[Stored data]

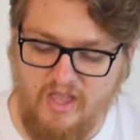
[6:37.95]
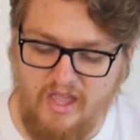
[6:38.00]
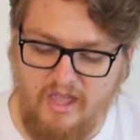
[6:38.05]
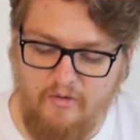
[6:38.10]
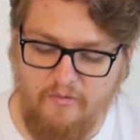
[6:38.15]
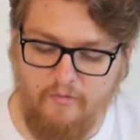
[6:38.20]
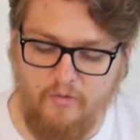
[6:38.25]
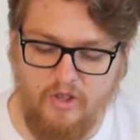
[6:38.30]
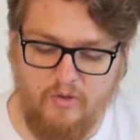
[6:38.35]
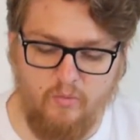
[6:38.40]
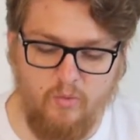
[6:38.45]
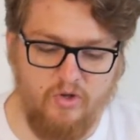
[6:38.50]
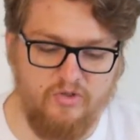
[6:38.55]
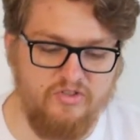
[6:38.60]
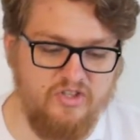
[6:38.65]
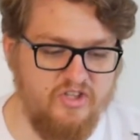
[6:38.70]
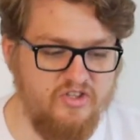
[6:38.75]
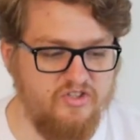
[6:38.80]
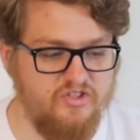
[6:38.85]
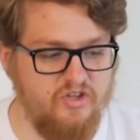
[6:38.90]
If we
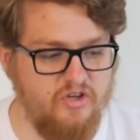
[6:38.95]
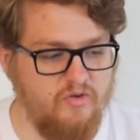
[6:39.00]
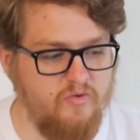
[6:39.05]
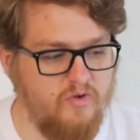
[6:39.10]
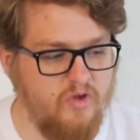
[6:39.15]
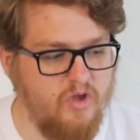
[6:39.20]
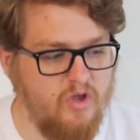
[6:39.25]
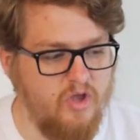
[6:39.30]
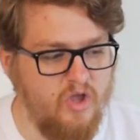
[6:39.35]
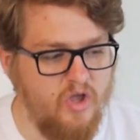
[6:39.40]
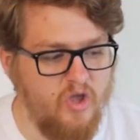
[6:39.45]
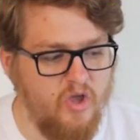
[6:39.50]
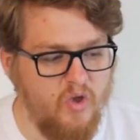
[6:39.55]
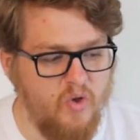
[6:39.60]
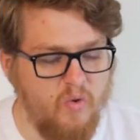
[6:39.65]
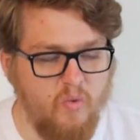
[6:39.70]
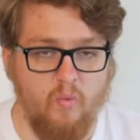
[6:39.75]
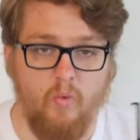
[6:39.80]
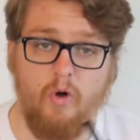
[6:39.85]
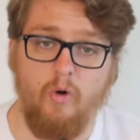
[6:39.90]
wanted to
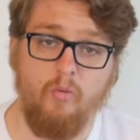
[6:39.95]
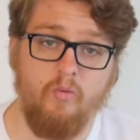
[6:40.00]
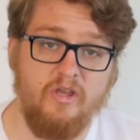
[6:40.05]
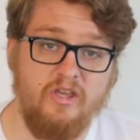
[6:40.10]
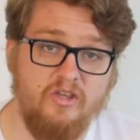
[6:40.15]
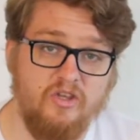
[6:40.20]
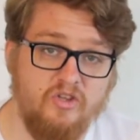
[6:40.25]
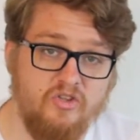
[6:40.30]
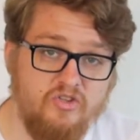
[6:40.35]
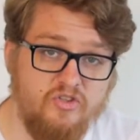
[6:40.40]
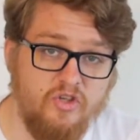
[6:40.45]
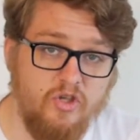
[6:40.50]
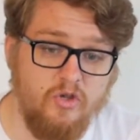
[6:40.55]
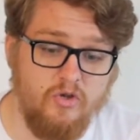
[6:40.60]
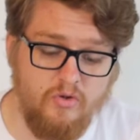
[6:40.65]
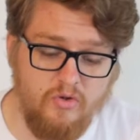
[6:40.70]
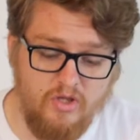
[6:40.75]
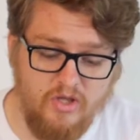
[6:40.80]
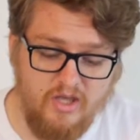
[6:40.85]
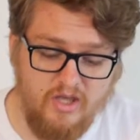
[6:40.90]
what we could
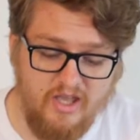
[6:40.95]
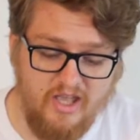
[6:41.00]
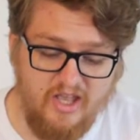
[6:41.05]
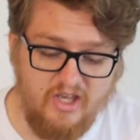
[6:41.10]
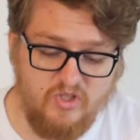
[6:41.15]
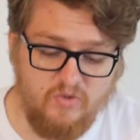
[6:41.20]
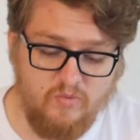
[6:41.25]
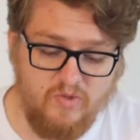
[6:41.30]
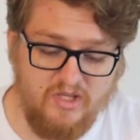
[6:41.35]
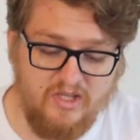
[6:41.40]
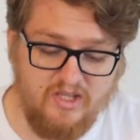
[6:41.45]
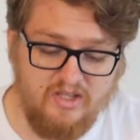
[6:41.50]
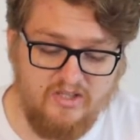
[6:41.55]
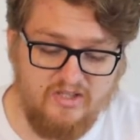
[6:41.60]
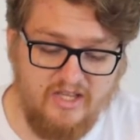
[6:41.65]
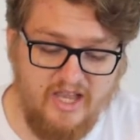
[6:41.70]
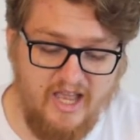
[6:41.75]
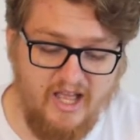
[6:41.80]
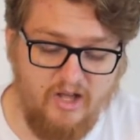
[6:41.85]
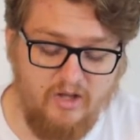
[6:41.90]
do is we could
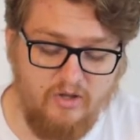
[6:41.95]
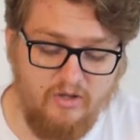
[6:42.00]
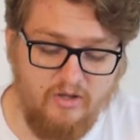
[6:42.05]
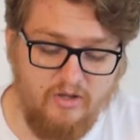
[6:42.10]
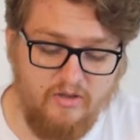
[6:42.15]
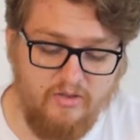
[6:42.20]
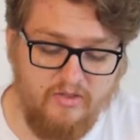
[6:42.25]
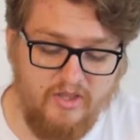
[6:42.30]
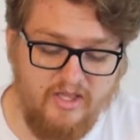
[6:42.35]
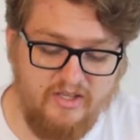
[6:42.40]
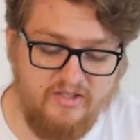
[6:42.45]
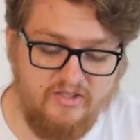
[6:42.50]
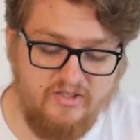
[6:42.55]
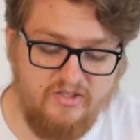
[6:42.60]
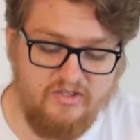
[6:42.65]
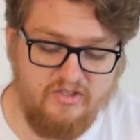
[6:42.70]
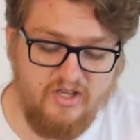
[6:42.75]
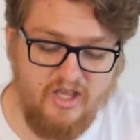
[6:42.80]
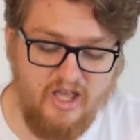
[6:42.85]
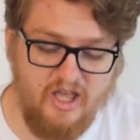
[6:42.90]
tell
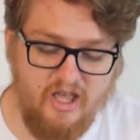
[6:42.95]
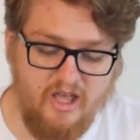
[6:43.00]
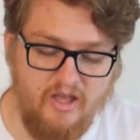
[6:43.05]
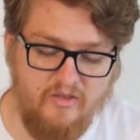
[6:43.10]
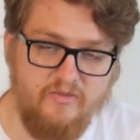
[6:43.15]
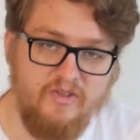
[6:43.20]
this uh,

_Assignment_
Leaving out the pictures, repeat all of the entries exactly.

_Task result_
[6:37.95]
[6:38.00]
[6:38.05]
[6:38.10]
[6:38.15]
[6:38.20]
[6:38.25]
[6:38.30]
[6:38.35]
[6:38.40]
[6:38.45]
[6:38.50]
[6:38.55]
[6:38.60]
[6:38.65]
[6:38.70]
[6:38.75]
[6:38.80]
[6:38.85]
[6:38.90]
If we
[6:38.95]
[6:39.00]
[6:39.05]
[6:39.10]
[6:39.15]
[6:39.20]
[6:39.25]
[6:39.30]
[6:39.35]
[6:39.40]
[6:39.45]
[6:39.50]
[6:39.55]
[6:39.60]
[6:39.65]
[6:39.70]
[6:39.75]
[6:39.80]
[6:39.85]
[6:39.90]
wanted to
[6:39.95]
[6:40.00]
[6:40.05]
[6:40.10]
[6:40.15]
[6:40.20]
[6:40.25]
[6:40.30]
[6:40.35]
[6:40.40]
[6:40.45]
[6:40.50]
[6:40.55]
[6:40.60]
[6:40.65]
[6:40.70]
[6:40.75]
[6:40.80]
[6:40.85]
[6:40.90]
what we could
[6:40.95]
[6:41.00]
[6:41.05]
[6:41.10]
[6:41.15]
[6:41.20]
[6:41.25]
[6:41.30]
[6:41.35]
[6:41.40]
[6:41.45]
[6:41.50]
[6:41.55]
[6:41.60]
[6:41.65]
[6:41.70]
[6:41.75]
[6:41.80]
[6:41.85]
[6:41.90]
do is we could
[6:41.95]
[6:42.00]
[6:42.05]
[6:42.10]
[6:42.15]
[6:42.20]
[6:42.25]
[6:42.30]
[6:42.35]
[6:42.40]
[6:42.45]
[6:42.50]
[6:42.55]
[6:42.60]
[6:42.65]
[6:42.70]
[6:42.75]
[6:42.80]
[6:42.85]
[6:42.90]
tell
[6:42.95]
[6:43.00]
[6:43.05]
[6:43.10]
[6:43.15]
[6:43.20]
this uh,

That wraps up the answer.